Drone Racing League Announces Partnerships With Twitter And NBC/NBCSN
Social media and technology are already integral pieces of the sports landscape. They impact every aspect of the industry, from the in-game experience, to how fans interact with their favorite players, teams and leagues. This is why it is no surprise that on March 12, the Drone Racing League (DRL) announced its new streaming and broadcast partners – Twitter and NBC/NBCSN – bringing its innovative property to the social space for the first time.
“For us, this is an amazing combination to bring fans of our sport the content they want on great platforms,” Drone Racing League Founder and CEO Nicholas Horbaczewski told The Sports Biz. “We spent the last three years on linear distribution, which was awesome for us. They gave us a lot of engagement and reach. But we’ve received a lot of feedback from fans who wanted to watch us on digital platforms.”
DRL, the global leader of First Person View (FPV) drone racing, was founded by Horbaczewski in 2015 and partnered with ESPN in 2016 on a media distribution deal. In 2017, it partnered with Munich-based insurance company Allianz to create the DRL Allianz World Championship Season. The 2019 campaign kicks off August 11 on Twitter and NBC.
In Horbaczewski’s view, partnering with one of the nation’s most established linear platforms on a two-year agreement while also striking a one-year deal with a preeminent social platform that continues to propel itself into the daily conversation of not only sports, but current events altogether, is like striking gold. The NBA, NFL, MLS, WNBA and other prominent leagues have all partnered with Twitter in some capacity within the last few years. And according to an eMarketer forecast from last year, the number of cord-cutters is expected to rise to 55.1 million Americans by 2022.
“Linear is still the most powerful distribution platform for sports,” Horbaczewski said. “To be on a network like NBC showing sports content, there’s really noting that can quite parallel that in today’s world. But I do think what you’re seeing is that sports are not immune to the trends that affect all other parts of content-based entertainment… What’s interesting and kind of groundbreaking about this deal is that it’s true, simultaneous linear and digital distribution. And hopefully this serves as an example of what sports broadcasting can be in the future.”
Allowing itself to be flexible across multiple platforms will enable DRL to showcase fresh content in more places, which in turn can attract additional fans. Horbaczewski spoke of planned features around the individual pilots, from their strategies while competing to their lifestyles while away from the races. There will also be pieces on the drones – which has already driven tons of curiosity from spectators – about the creation and design of the quad-copter aerial vehicles that can reach speeds of up to 120 mph.
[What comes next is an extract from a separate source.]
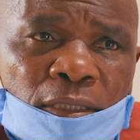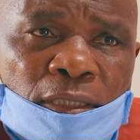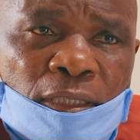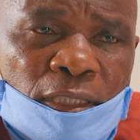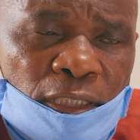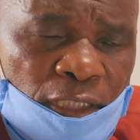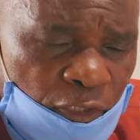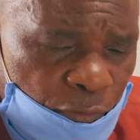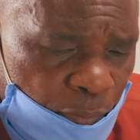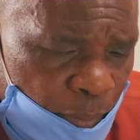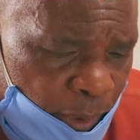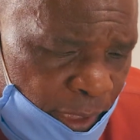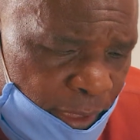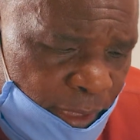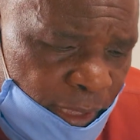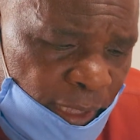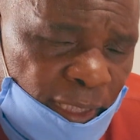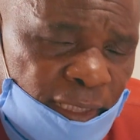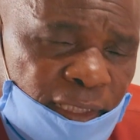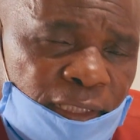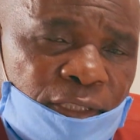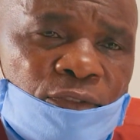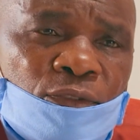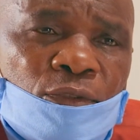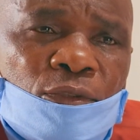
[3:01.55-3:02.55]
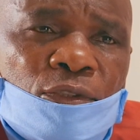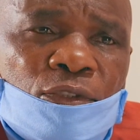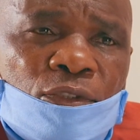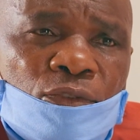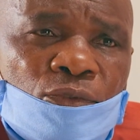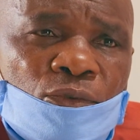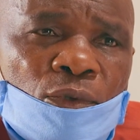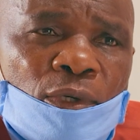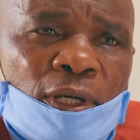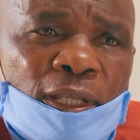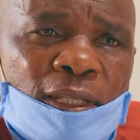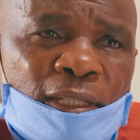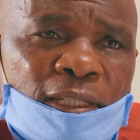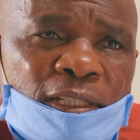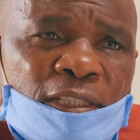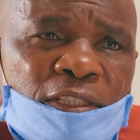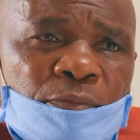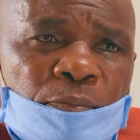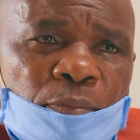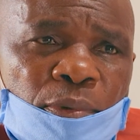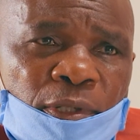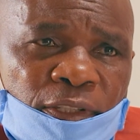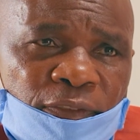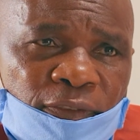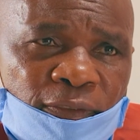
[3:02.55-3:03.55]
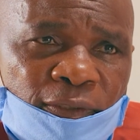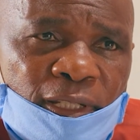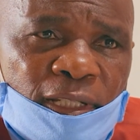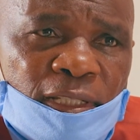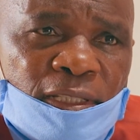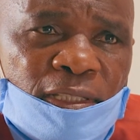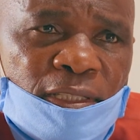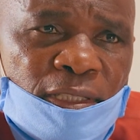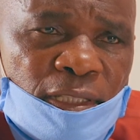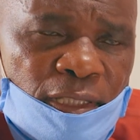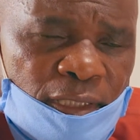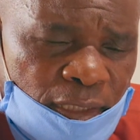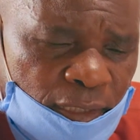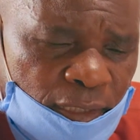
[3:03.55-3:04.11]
especially those who are less privileged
This, along with the fast-paced nature of Twitter, is a perfect storm for the platform. “The fast, non-stop action of the Drone Racing League fits perfectly with the always-on nature of Twitter,” said TJ Adeshola, Head of US Sports Partnerships at Twitter, in the March 12 press release. “We’re excited to bring live video content from this futuristic robotic sport and pair it with the already active conversation around DRL all in one place on Twitter.”
While Twitter appears to fit a new generation of fans and align well with their consumption of sports, the NBC/NBCSN angle opens up DRL to an entirely new wave of fans – those already watching traditional motorsports.
NBC has a storied history with racing, dating back to the 1970s when it began broadcasting NASCAR. After a couple of hiatuses, “NASCAR on NBC” returned in 2015 and is scheduled to continue through 2024. NBC is also the home of IndyCar and Pro Motorsports.
“NBC can very credibly say they are home of motorsports in the U.S. I think that fans understand it that way and they’re excited about it,” Horbaczewski said. “We have fans who come from all different backgrounds, who crossover from Esports, but we also have fans who crossover from traditional motorsports. It was very exciting for us to be able to team up with the network who has the most authentic history in the motorsports distribution space.”
Ultimately, while Horbaczewski noted a general goal to increase DRL’s fan base due to these partnerships, he said he will actually be measuring the success of these deals based off fan feedback. He noted how honest and straightforward they were when asking for additional ways to view DRL and interact with the product. “As long as they feel we’ve achieved the kind of distribution access they want, it will take a huge step forward.”